#### [TASK]
The word "frames" marks the lines to copy; find all of them in the entries below.

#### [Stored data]

====

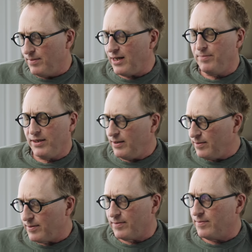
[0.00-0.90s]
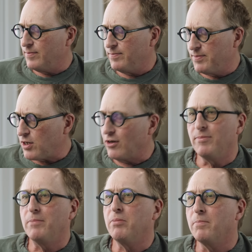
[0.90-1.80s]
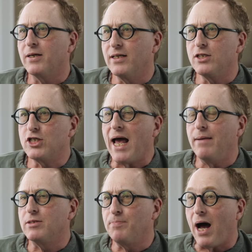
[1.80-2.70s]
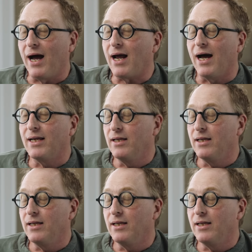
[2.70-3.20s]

Maybe so you've been publicly shamed, but I, I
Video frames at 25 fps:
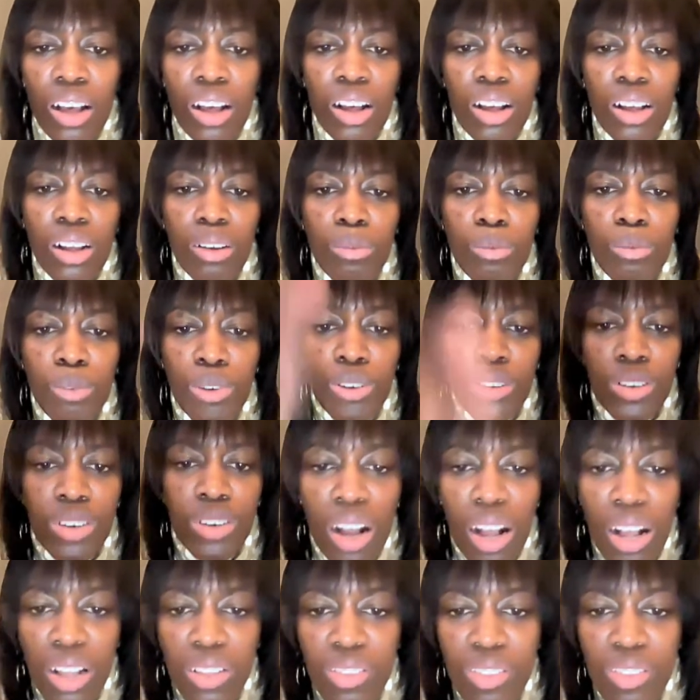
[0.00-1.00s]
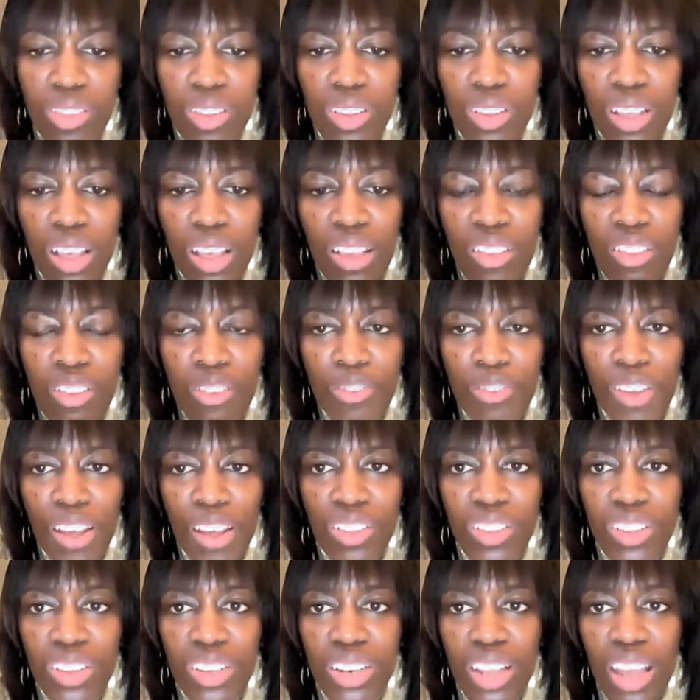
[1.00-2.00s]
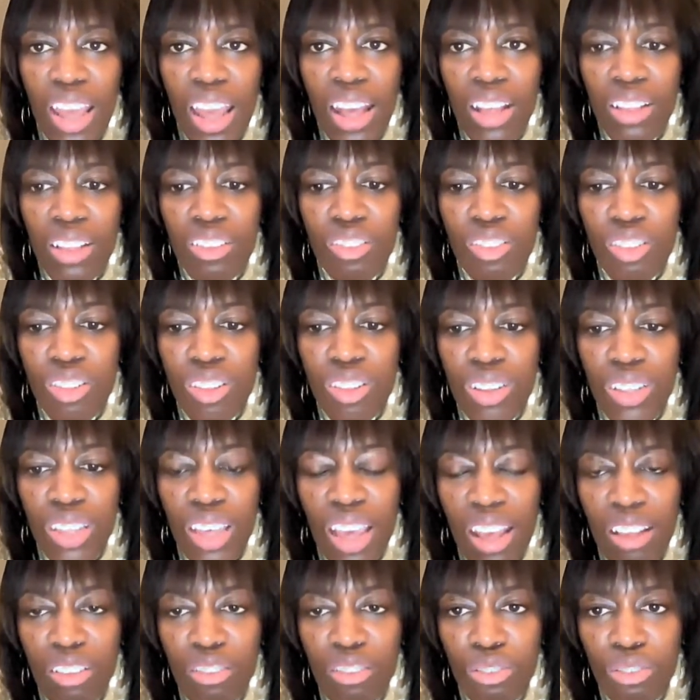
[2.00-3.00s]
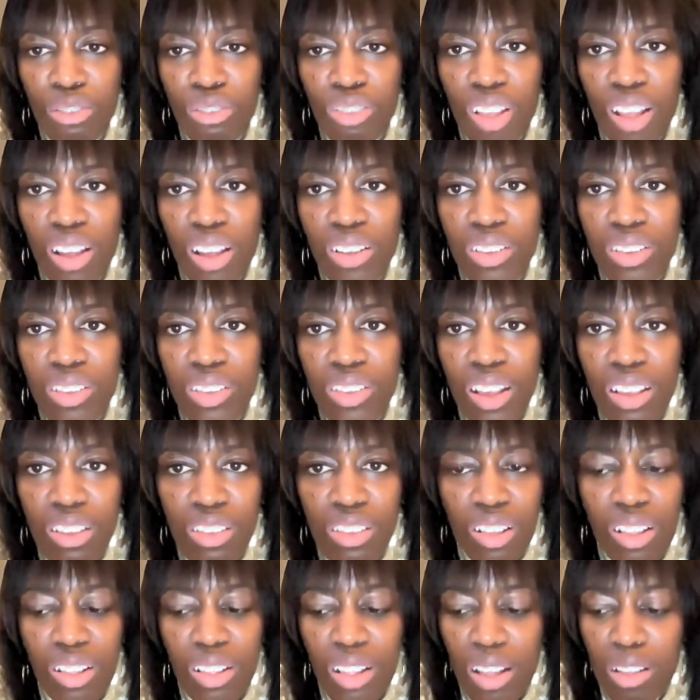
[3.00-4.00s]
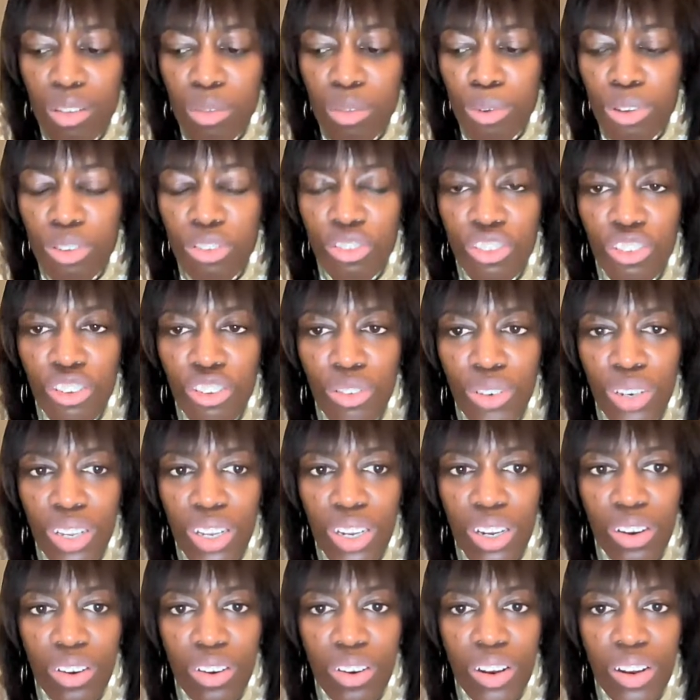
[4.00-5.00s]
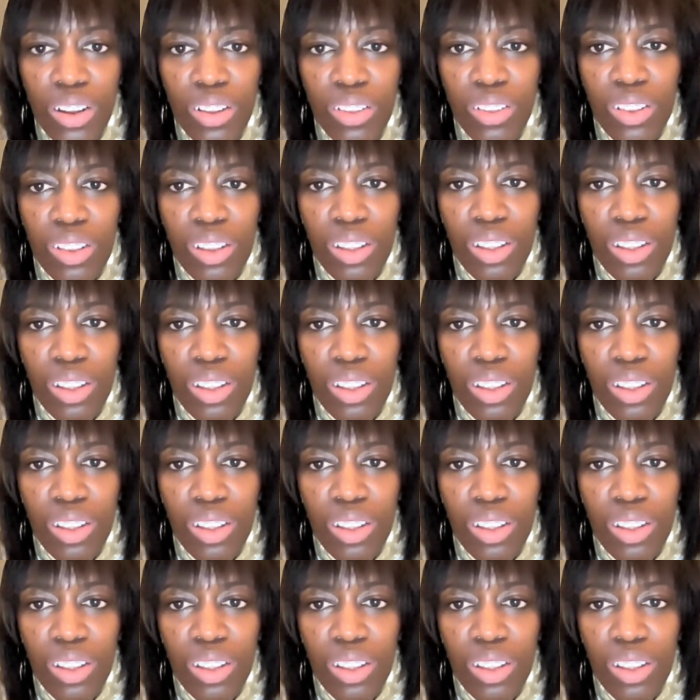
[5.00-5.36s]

were not as affected as the cancer cells, as that's what's shown here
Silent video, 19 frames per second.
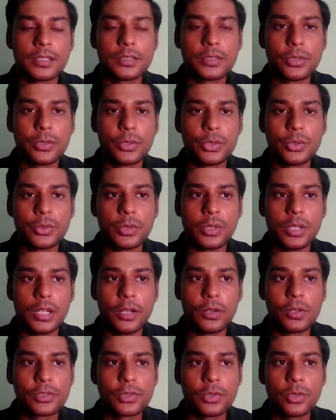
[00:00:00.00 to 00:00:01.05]
So
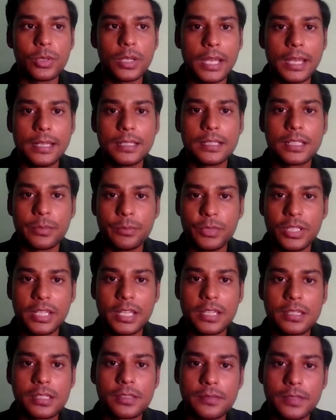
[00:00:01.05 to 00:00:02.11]
I also handle
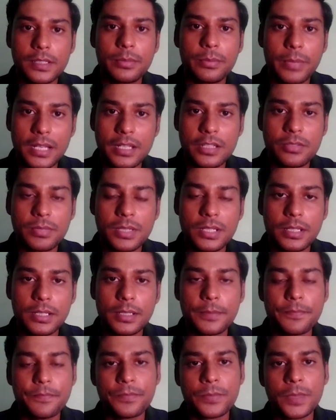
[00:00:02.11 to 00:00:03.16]
communications with management.
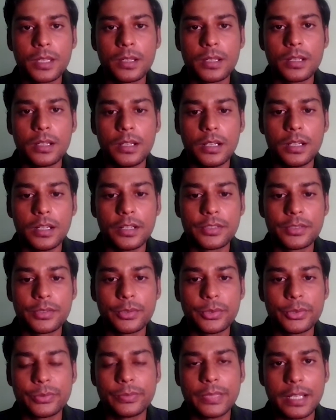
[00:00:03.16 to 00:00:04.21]

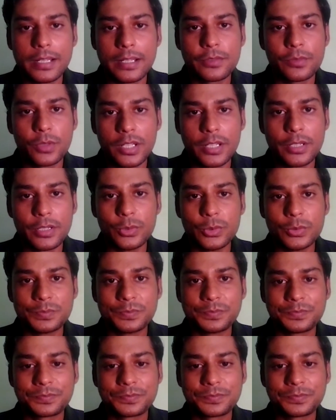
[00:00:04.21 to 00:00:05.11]
So that is what I do.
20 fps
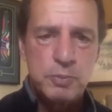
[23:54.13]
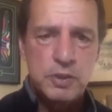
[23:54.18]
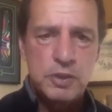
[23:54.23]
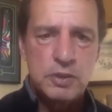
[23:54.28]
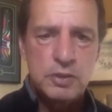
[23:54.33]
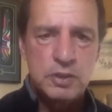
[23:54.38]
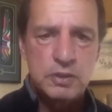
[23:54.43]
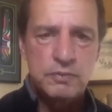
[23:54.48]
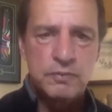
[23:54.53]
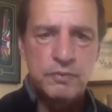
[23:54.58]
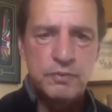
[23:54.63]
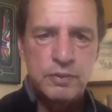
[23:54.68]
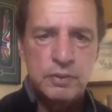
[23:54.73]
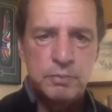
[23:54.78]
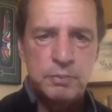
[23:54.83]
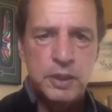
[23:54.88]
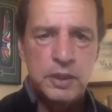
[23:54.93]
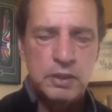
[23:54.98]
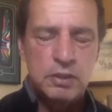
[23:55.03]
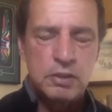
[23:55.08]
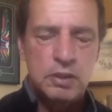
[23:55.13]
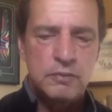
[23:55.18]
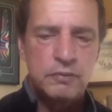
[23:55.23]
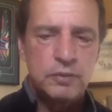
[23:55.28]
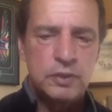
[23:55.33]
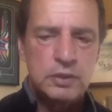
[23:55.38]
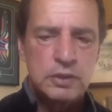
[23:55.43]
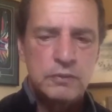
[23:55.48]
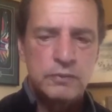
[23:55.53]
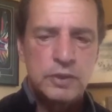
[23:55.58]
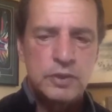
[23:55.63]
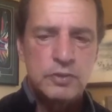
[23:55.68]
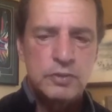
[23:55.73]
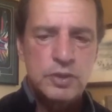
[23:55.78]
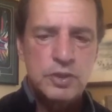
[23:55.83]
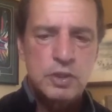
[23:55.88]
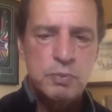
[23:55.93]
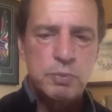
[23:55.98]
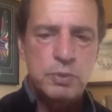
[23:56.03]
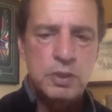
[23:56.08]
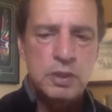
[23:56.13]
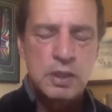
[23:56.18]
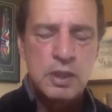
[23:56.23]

because of my conflict of interest, but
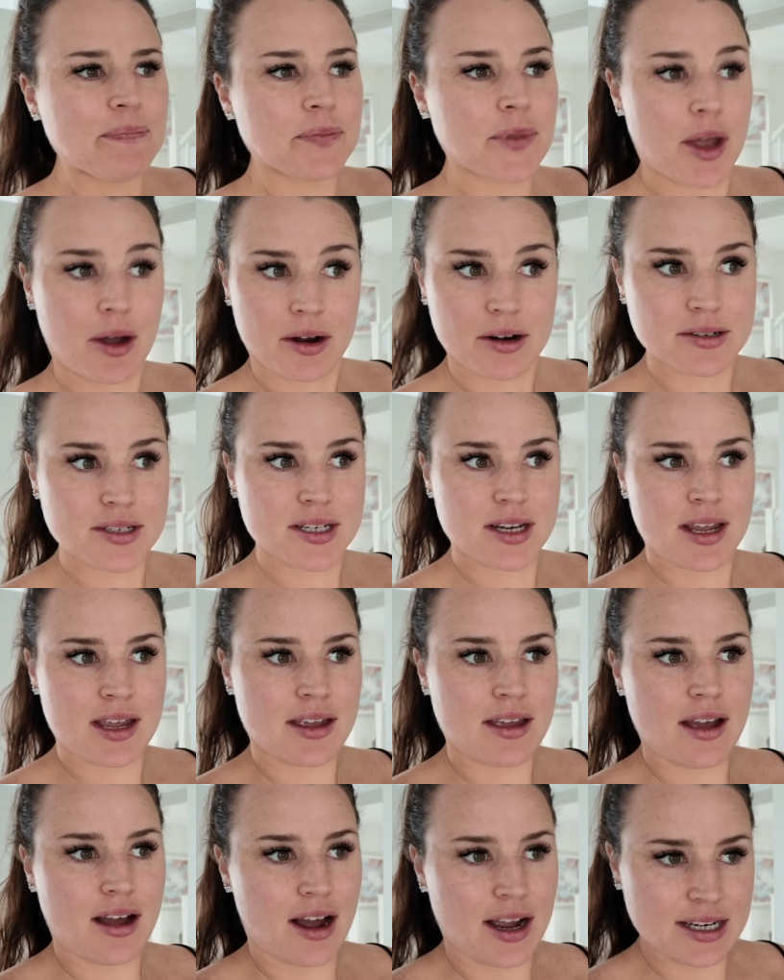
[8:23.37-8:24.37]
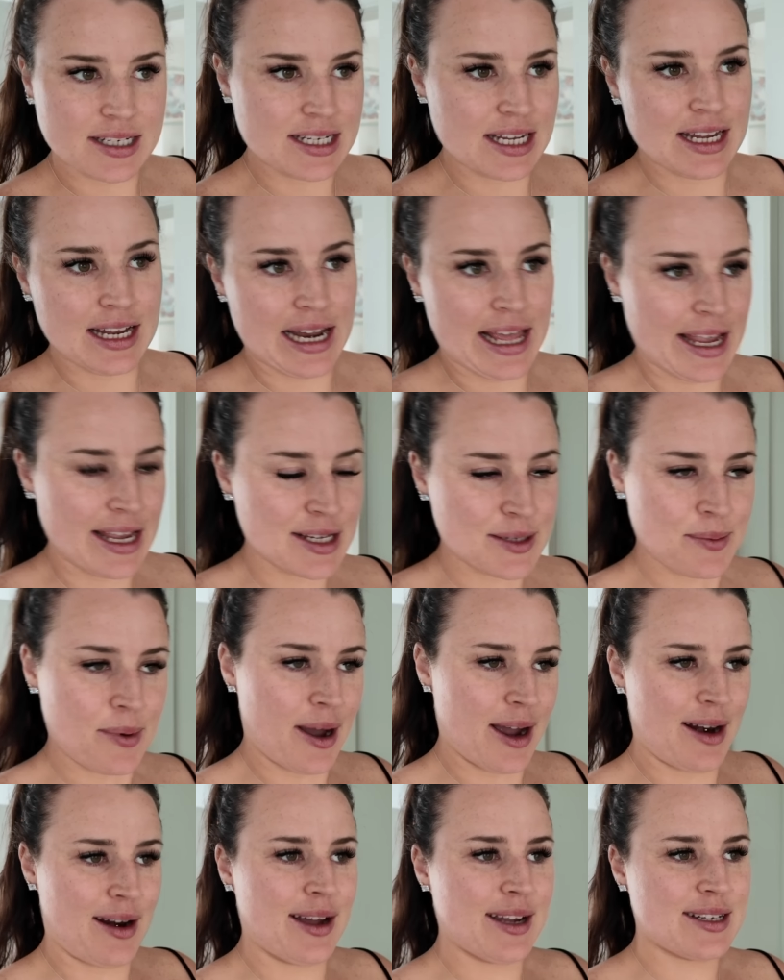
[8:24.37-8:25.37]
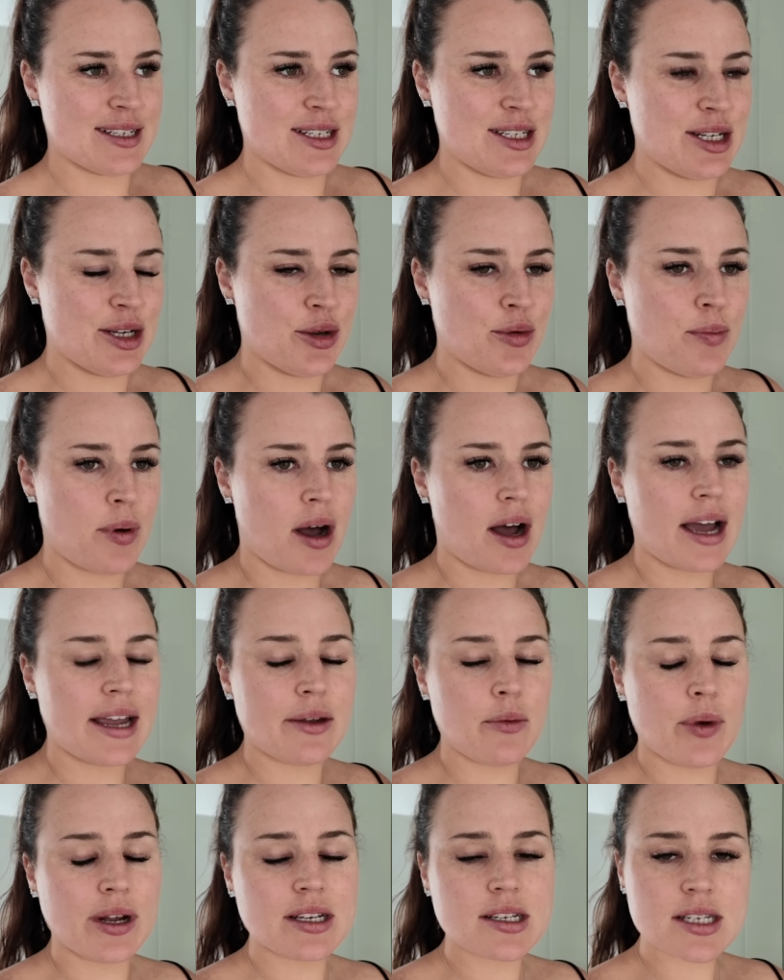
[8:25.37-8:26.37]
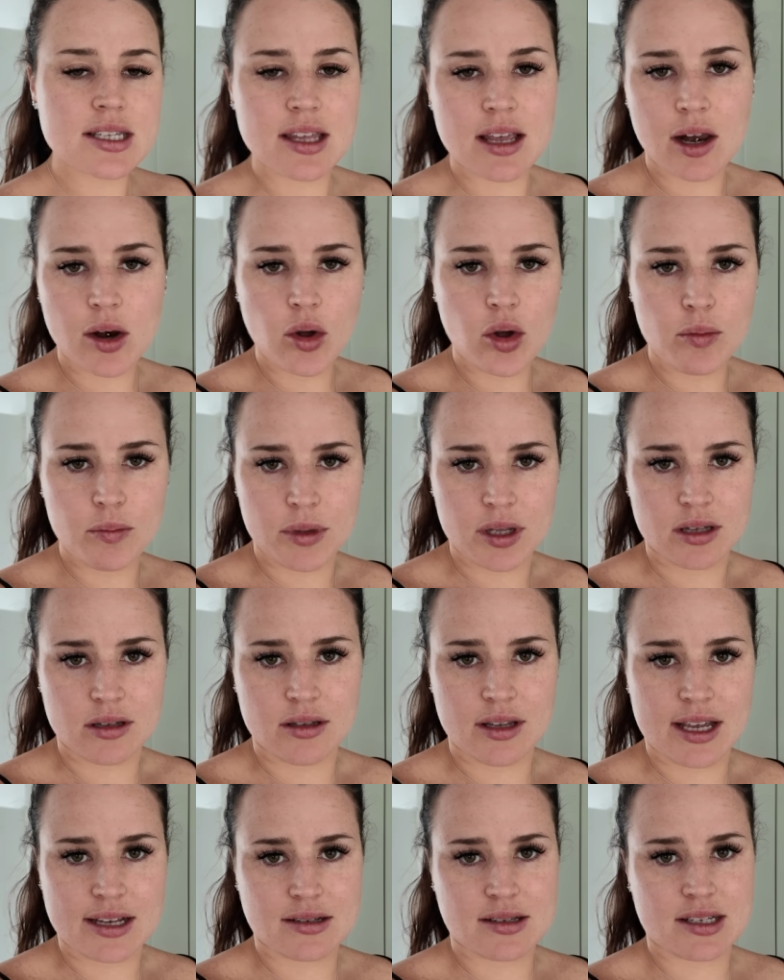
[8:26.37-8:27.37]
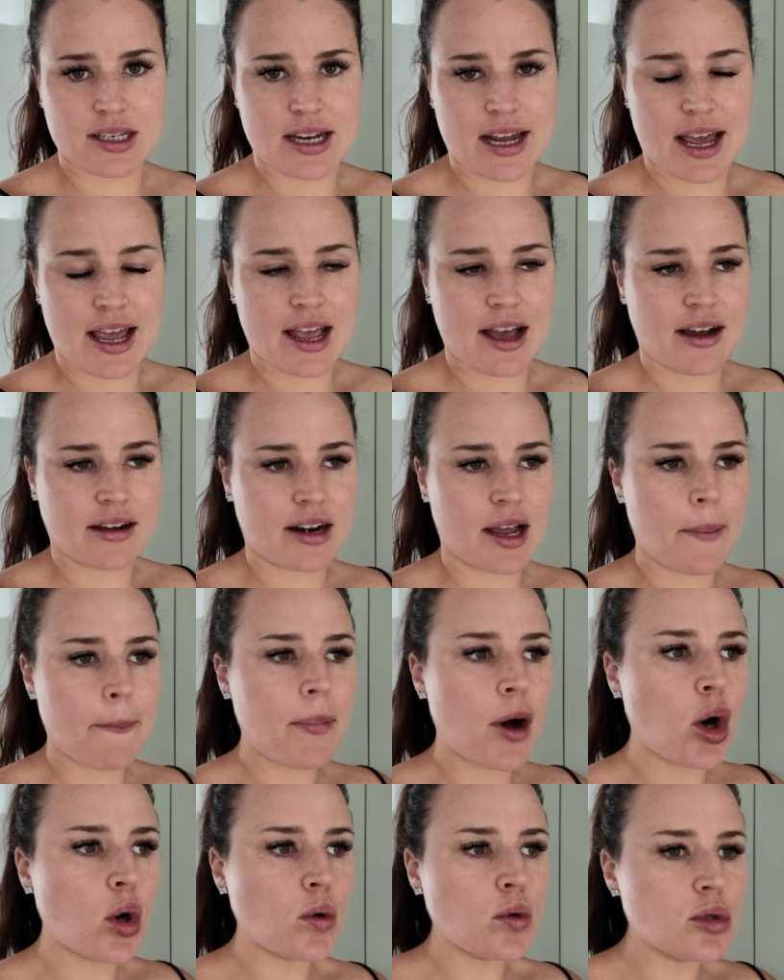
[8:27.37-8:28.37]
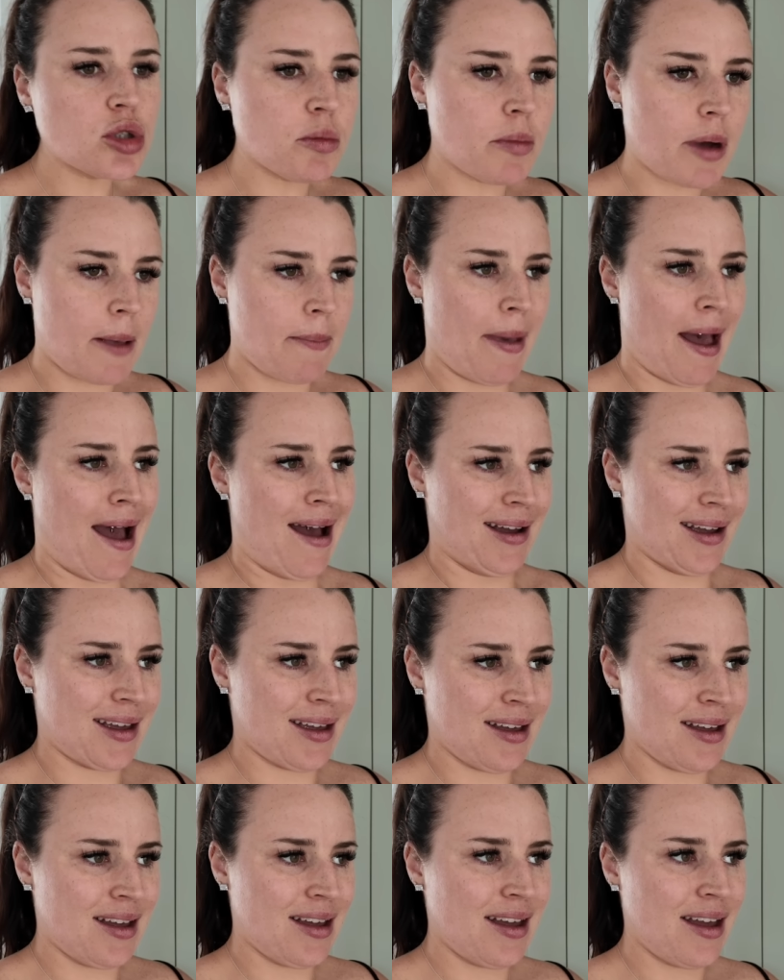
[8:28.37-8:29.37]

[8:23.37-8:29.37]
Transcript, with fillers: gardening, ideally, is what I like to do, but I went to the allotment yesterday and I pulled my back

====

#### [WRITTEN ANSWER]
Video frames at 25 fps:
Silent video, 19 frames per second.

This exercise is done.